Exercise:
Every record must be copied exactly, except that pictures are dropped.

═══ Task data

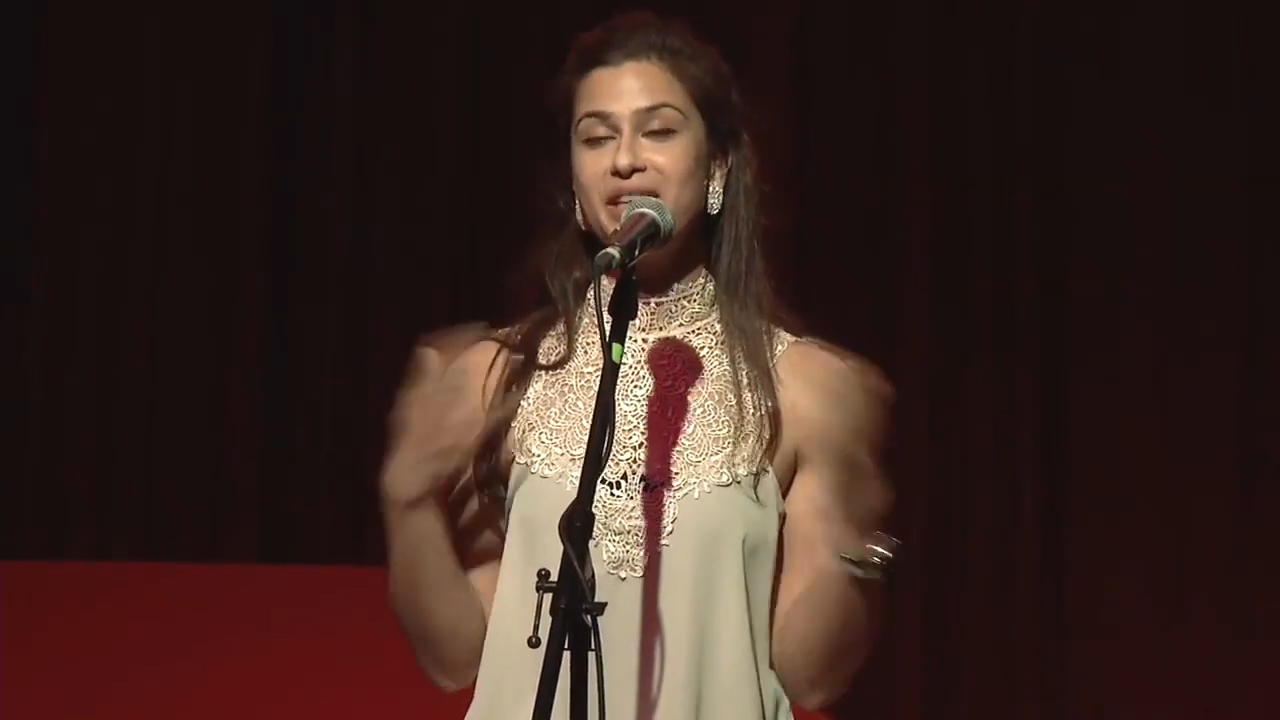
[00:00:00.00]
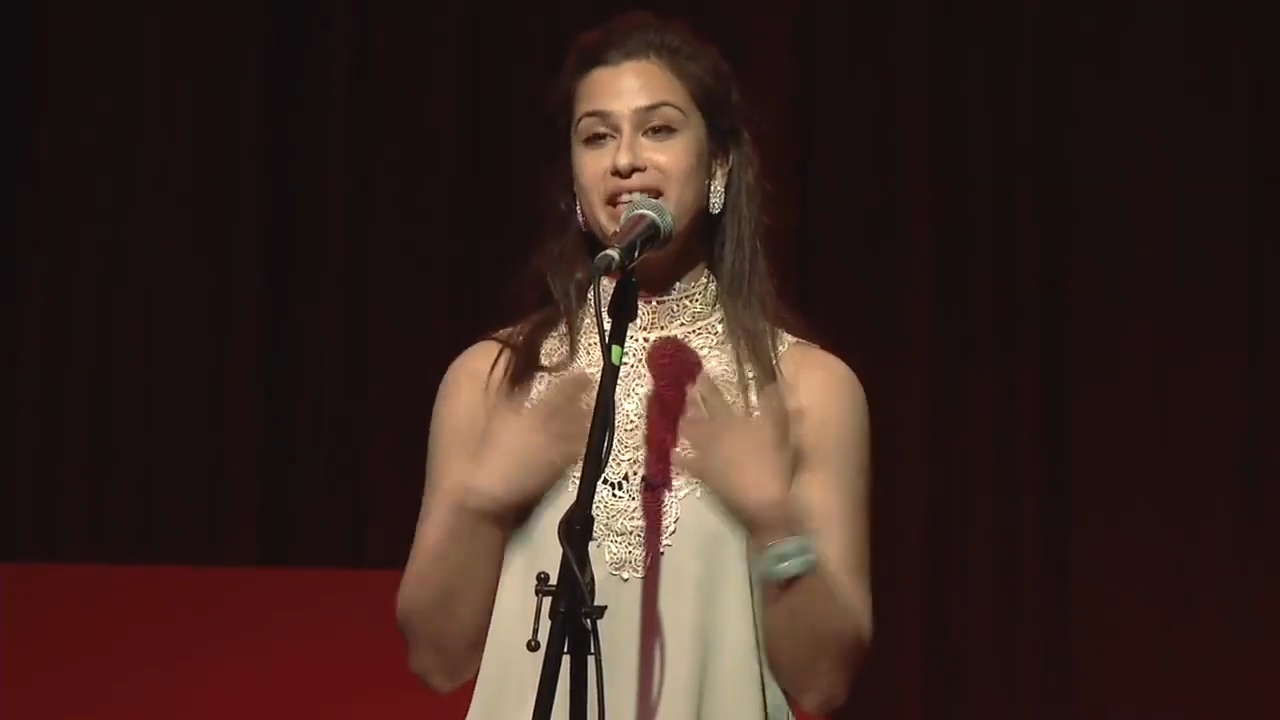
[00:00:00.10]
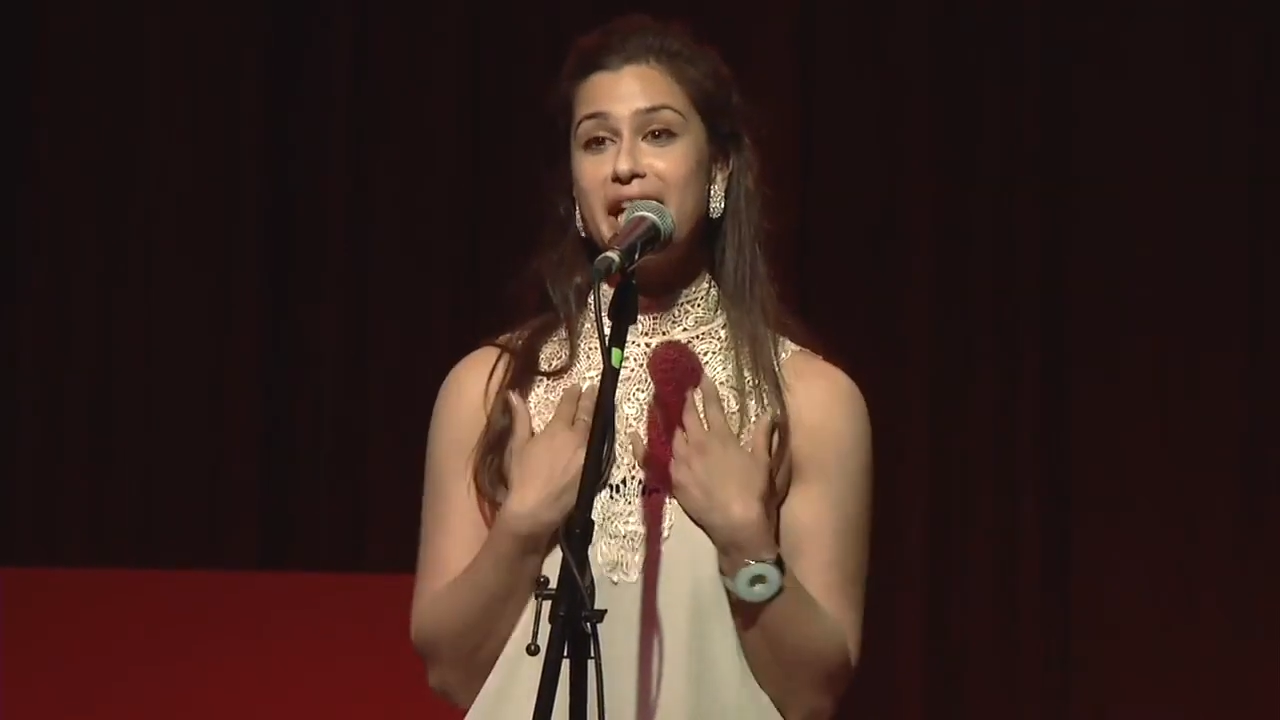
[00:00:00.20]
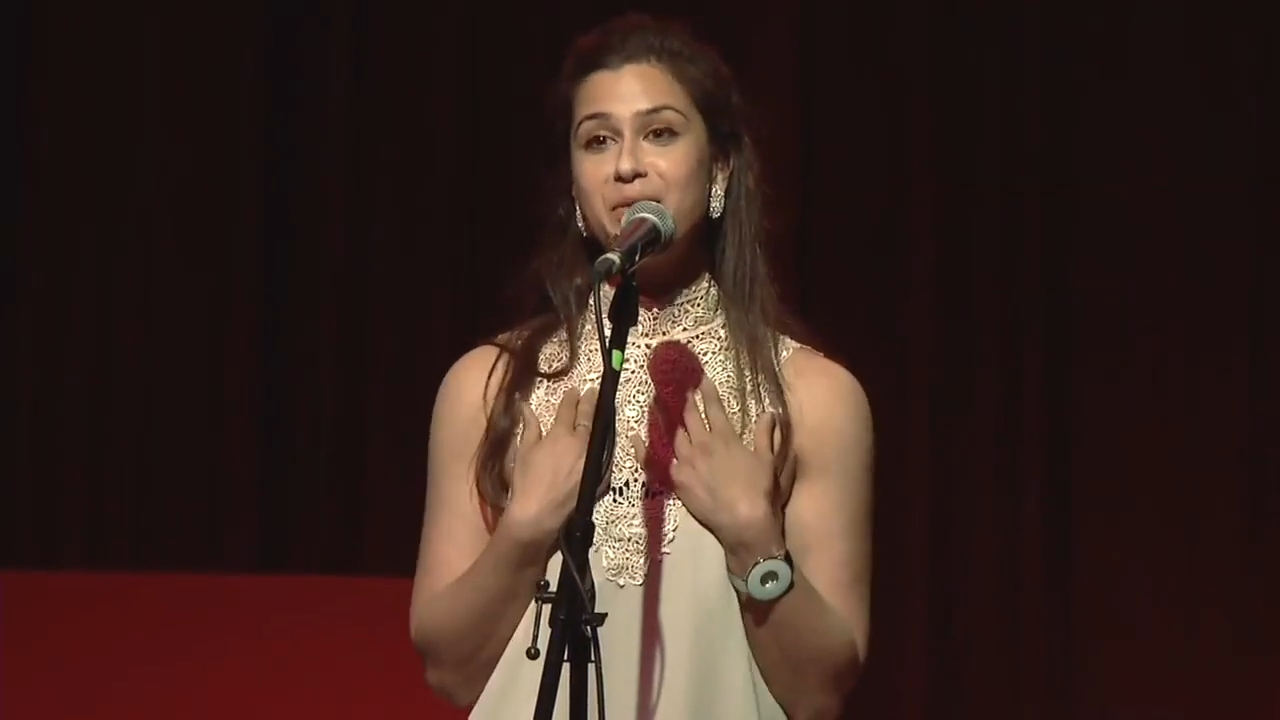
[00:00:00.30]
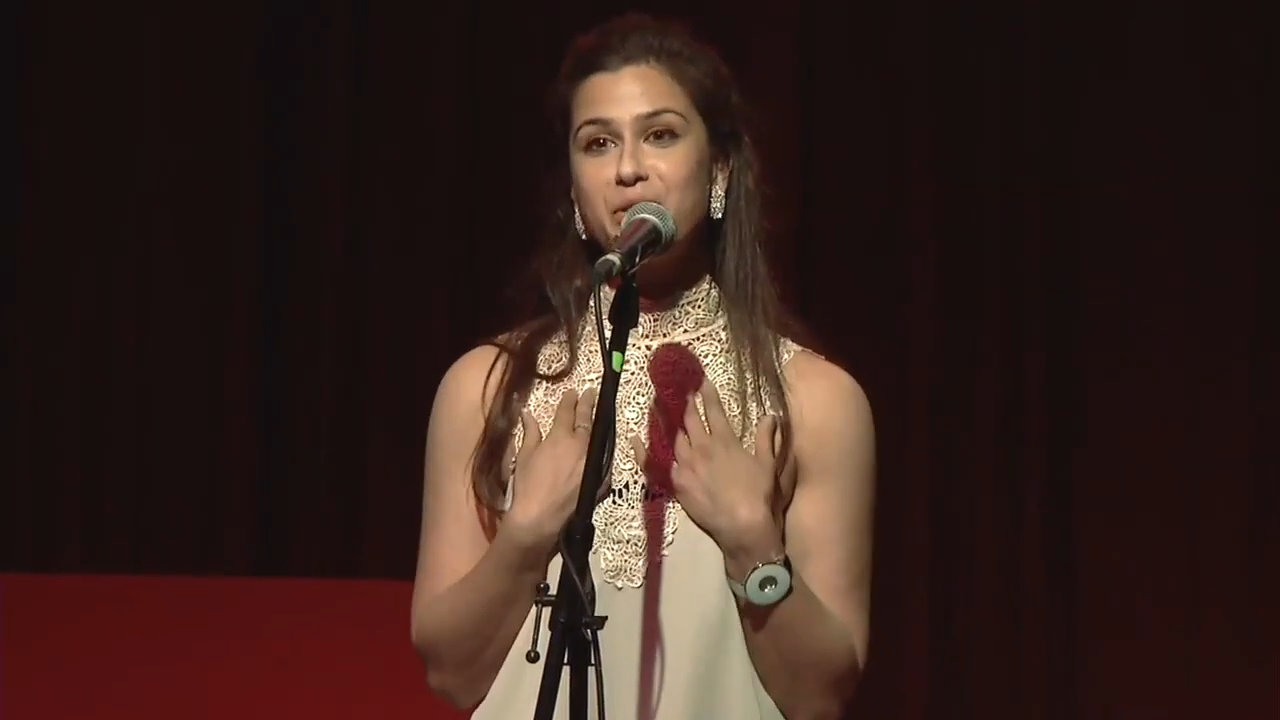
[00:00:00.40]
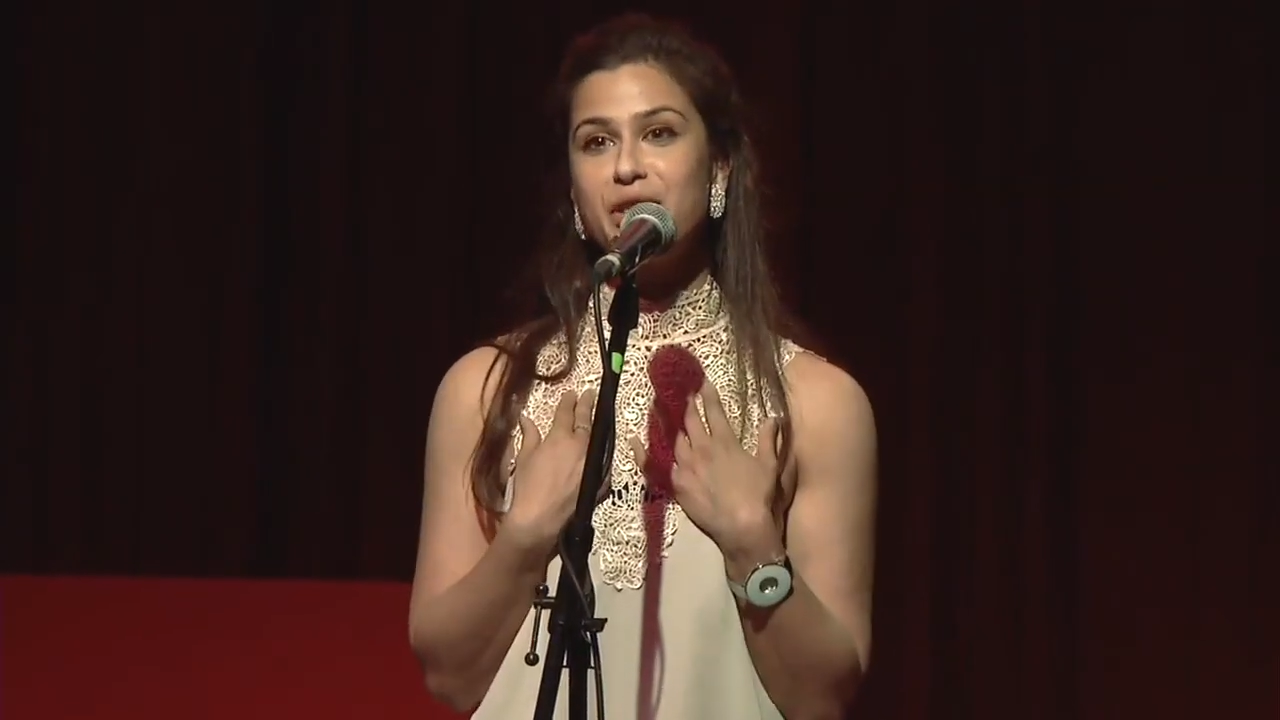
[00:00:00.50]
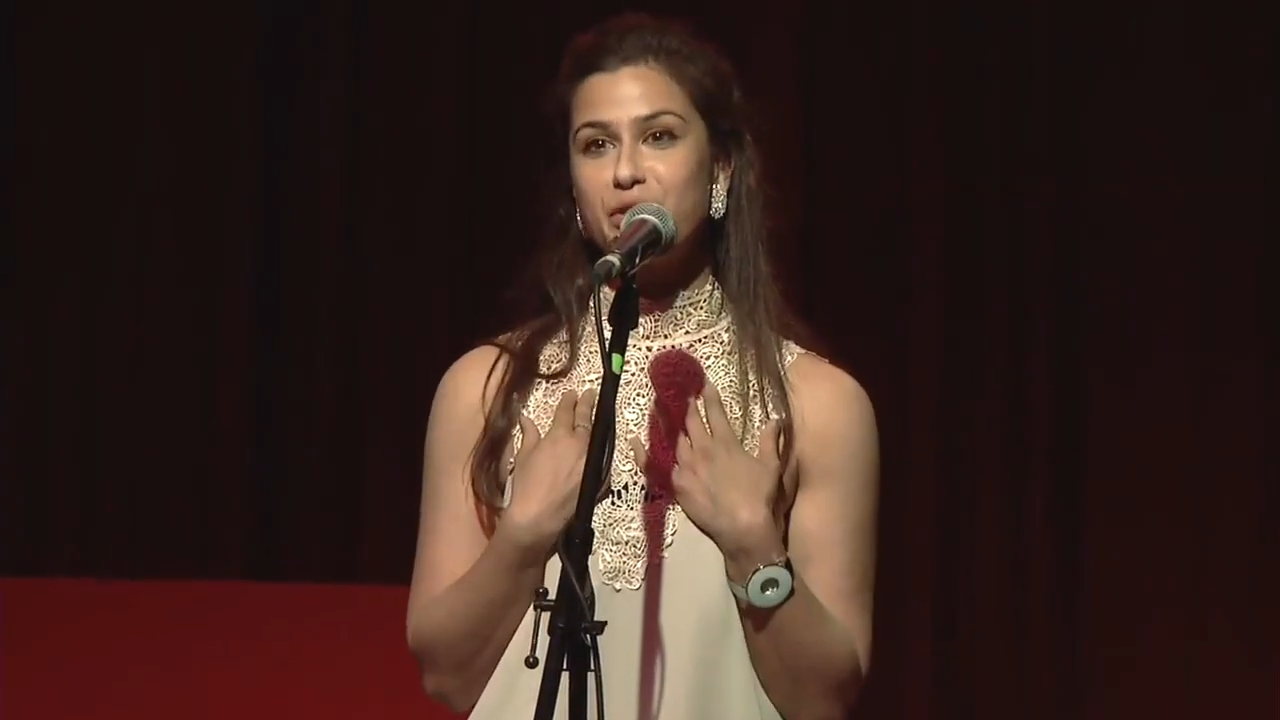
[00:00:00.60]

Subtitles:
and he came to our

══════

Your response:
[00:00:00.00]
[00:00:00.10]
[00:00:00.20]
[00:00:00.30]
[00:00:00.40]
[00:00:00.50]
[00:00:00.60]

Subtitles:
and he came to our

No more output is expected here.